What this task involves » Leaving the pictures aside, repeat the entries exactly.

Data in this exercise »
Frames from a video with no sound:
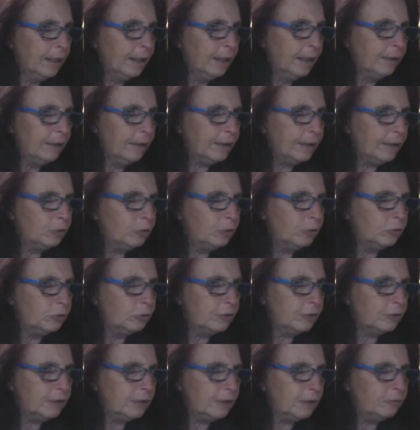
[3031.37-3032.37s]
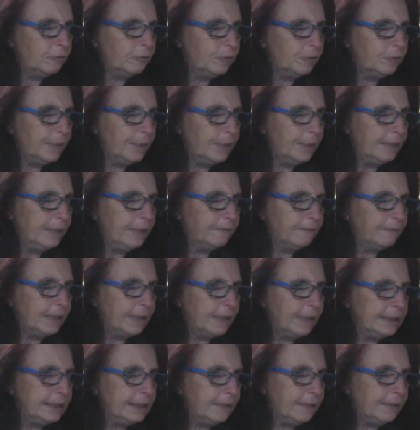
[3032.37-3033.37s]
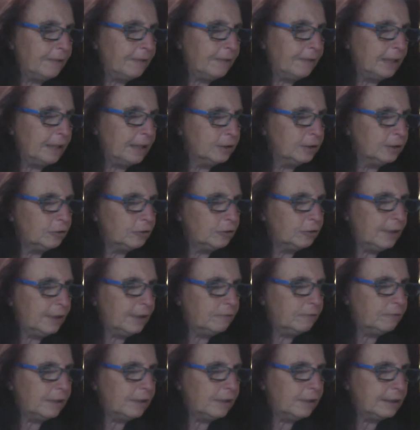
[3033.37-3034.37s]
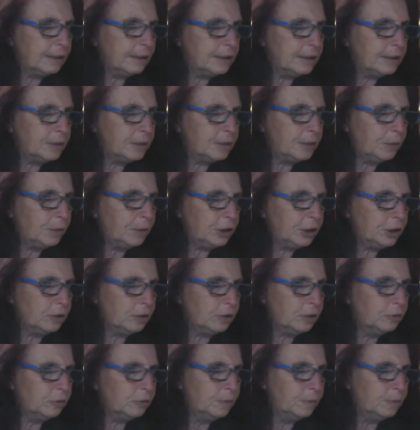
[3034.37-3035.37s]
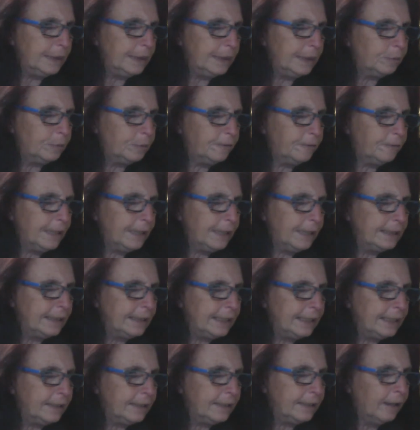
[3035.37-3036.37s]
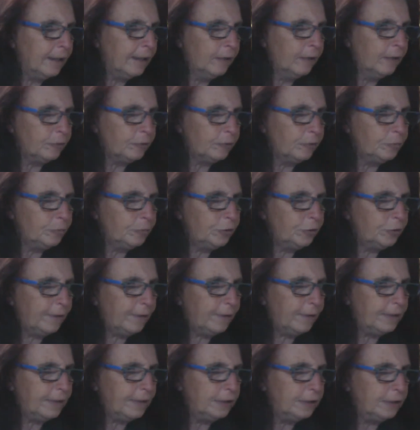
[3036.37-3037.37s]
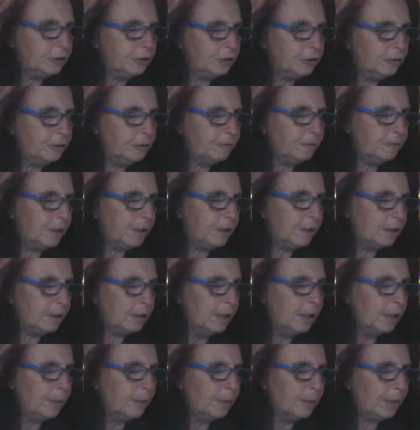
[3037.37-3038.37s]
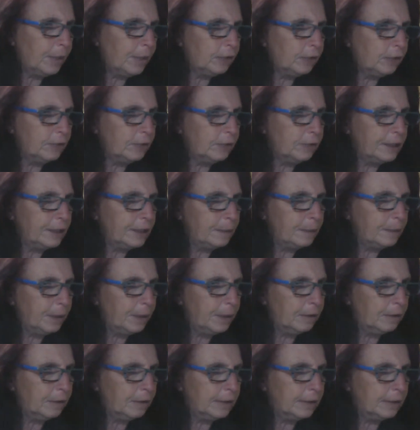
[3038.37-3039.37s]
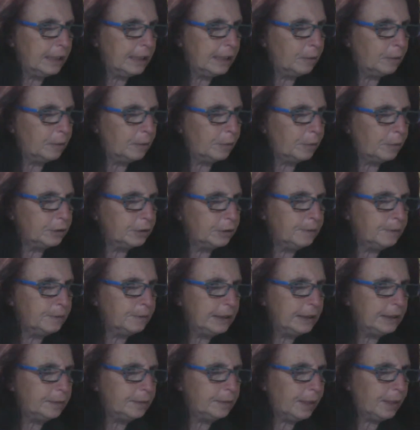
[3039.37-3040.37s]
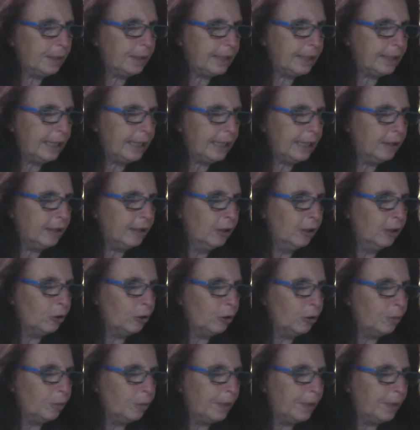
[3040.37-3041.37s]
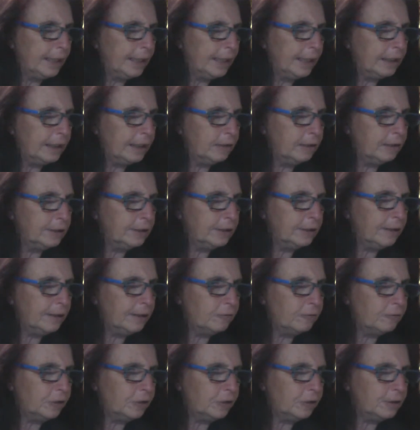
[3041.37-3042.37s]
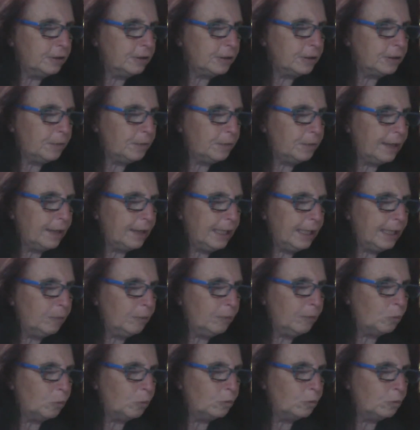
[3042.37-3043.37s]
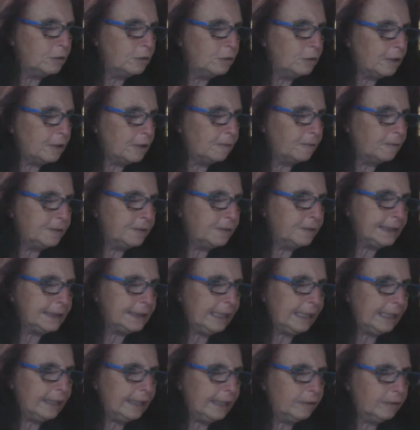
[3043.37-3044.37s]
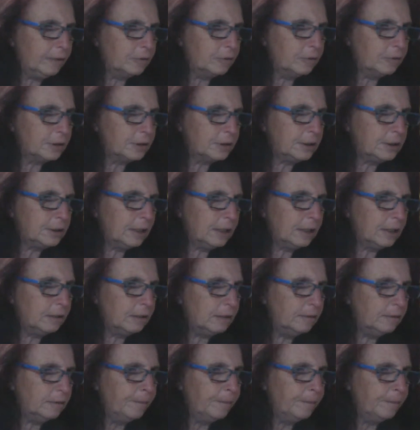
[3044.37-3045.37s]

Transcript: They all grow from invasive underground runners, which are normally prevented from travelling too far by growing the plant in a bottomless bucket or by enclosing the roots within walls of slate or stone,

Response to the task »
Frames from a video with no sound:
[3031.37-3032.37s]
[3032.37-3033.37s]
[3033.37-3034.37s]
[3034.37-3035.37s]
[3035.37-3036.37s]
[3036.37-3037.37s]
[3037.37-3038.37s]
[3038.37-3039.37s]
[3039.37-3040.37s]
[3040.37-3041.37s]
[3041.37-3042.37s]
[3042.37-3043.37s]
[3043.37-3044.37s]
[3044.37-3045.37s]

Transcript: They all grow from invasive underground runners, which are normally prevented from travelling too far by growing the plant in a bottomless bucket or by enclosing the roots within walls of slate or stone,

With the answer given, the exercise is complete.